Raised floors have traditionally been used in data center rooms for cable management, but they reduce air flow making it harder to maintain consistent cooling. This data center was built without “raised” floors and the cabling is neatly run overhead. With a ceiling almost 15 feet high, large ducts provide direct cool air from above the racks of servers inside the data center.
The aisles of the data center are designed with optimal air flow in mind as well. Each aisle is hot or cold in an alternating pattern according to the direction the servers are racked. Using this alternating scheme and hot and cold aisles, cold air from the cold aisle is vented through the front of the server and exited via the rear of the server to the hot aisle. Warm air from the hot aisle is pulled back into the cooling system to be circulated. This design allows your server to enjoy a cool 70 degrees 24 hours a day, 7 days a week!
By developing special relationship with the public utility company we were able to secure a reliable power source capable of simultaneously powering up to 25,000 servers. The data center was designed with N+1 power redundancy, which means not only all the power subsystems have automatic failover, but a 3rd unit is kept onsite as a cold spare.
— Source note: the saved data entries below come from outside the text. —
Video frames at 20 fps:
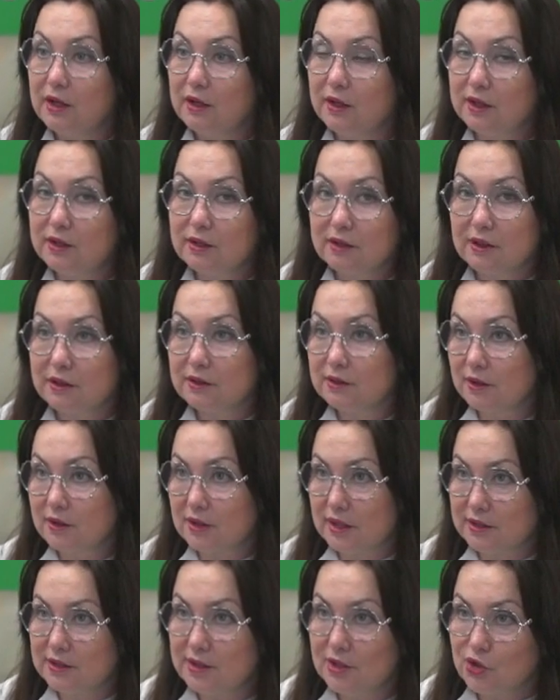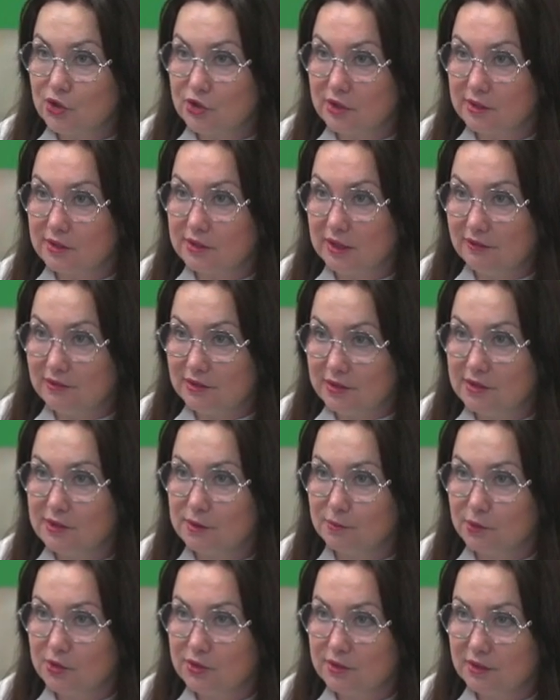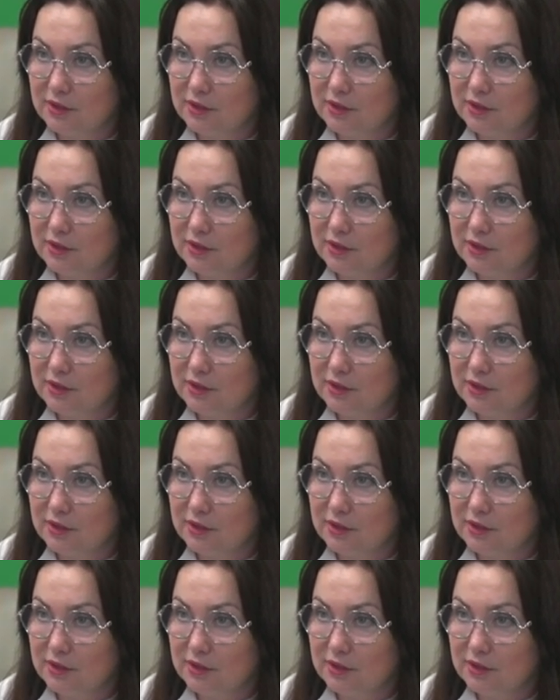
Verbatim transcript: Это как наркотическая зависимость.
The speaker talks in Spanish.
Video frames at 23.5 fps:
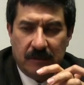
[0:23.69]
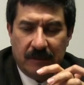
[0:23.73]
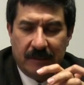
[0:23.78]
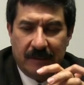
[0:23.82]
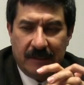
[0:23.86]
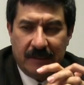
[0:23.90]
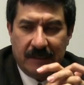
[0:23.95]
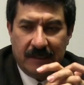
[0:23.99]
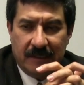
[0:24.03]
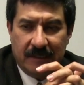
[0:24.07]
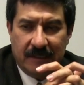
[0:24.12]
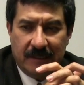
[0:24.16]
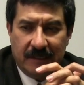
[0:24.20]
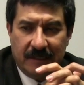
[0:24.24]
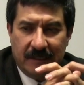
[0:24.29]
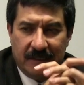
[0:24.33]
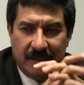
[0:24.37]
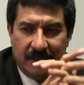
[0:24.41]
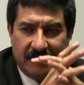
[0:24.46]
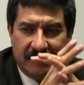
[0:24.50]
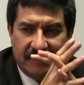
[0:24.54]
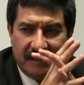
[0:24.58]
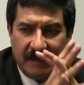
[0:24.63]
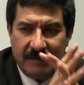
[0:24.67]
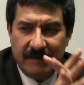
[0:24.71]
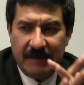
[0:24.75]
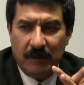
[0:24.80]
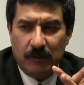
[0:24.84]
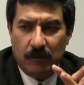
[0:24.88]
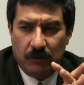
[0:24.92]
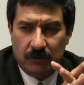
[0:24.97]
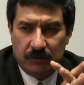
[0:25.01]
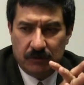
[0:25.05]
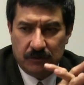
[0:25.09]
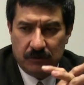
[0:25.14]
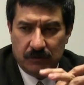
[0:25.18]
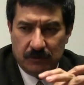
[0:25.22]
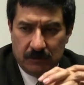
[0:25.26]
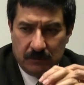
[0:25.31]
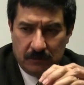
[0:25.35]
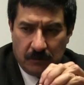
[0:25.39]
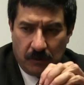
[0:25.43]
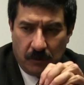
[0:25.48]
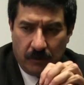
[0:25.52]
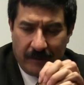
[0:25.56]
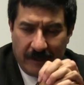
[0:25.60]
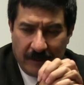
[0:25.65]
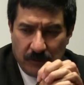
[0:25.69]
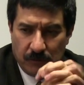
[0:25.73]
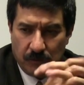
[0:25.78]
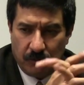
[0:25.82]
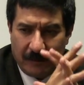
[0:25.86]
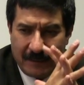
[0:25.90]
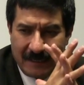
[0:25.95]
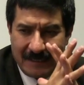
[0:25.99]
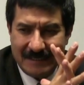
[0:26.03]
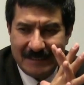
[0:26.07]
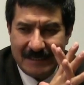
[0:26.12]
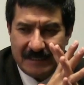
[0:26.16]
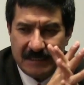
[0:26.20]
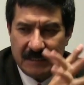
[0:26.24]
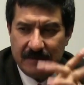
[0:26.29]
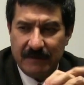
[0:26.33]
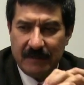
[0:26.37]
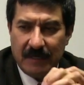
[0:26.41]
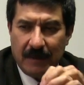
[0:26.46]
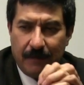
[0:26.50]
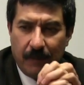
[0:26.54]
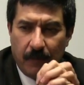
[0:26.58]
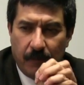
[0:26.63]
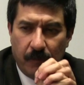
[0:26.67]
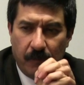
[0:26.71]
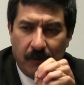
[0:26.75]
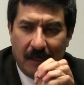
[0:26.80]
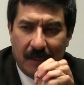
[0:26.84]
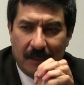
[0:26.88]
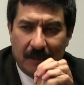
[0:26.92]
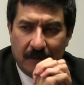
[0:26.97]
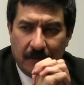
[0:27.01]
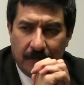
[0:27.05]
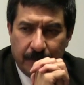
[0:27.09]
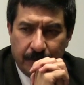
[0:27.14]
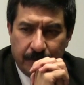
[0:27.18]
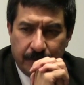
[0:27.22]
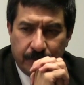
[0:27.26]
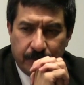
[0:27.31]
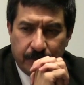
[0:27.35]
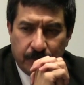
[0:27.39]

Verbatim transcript: eh, cívicos o de insurgencia cívica popular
The Midwest Data Center utilizes a special cabinet design built for enterprise level service. Standard rack units are 40U in size, but the additional need for cooling and spacing resulted in custom built 45U cabinets. Two 20AMP circuits are provisioned to each cabinet, each coming from a divergent power source. On the end of the every aisle you notice these strips terminate inside of the overall breaker box. Each one of these power strips are fed by an individual breaker, each one of these breakers is on a different bus on either end of the row.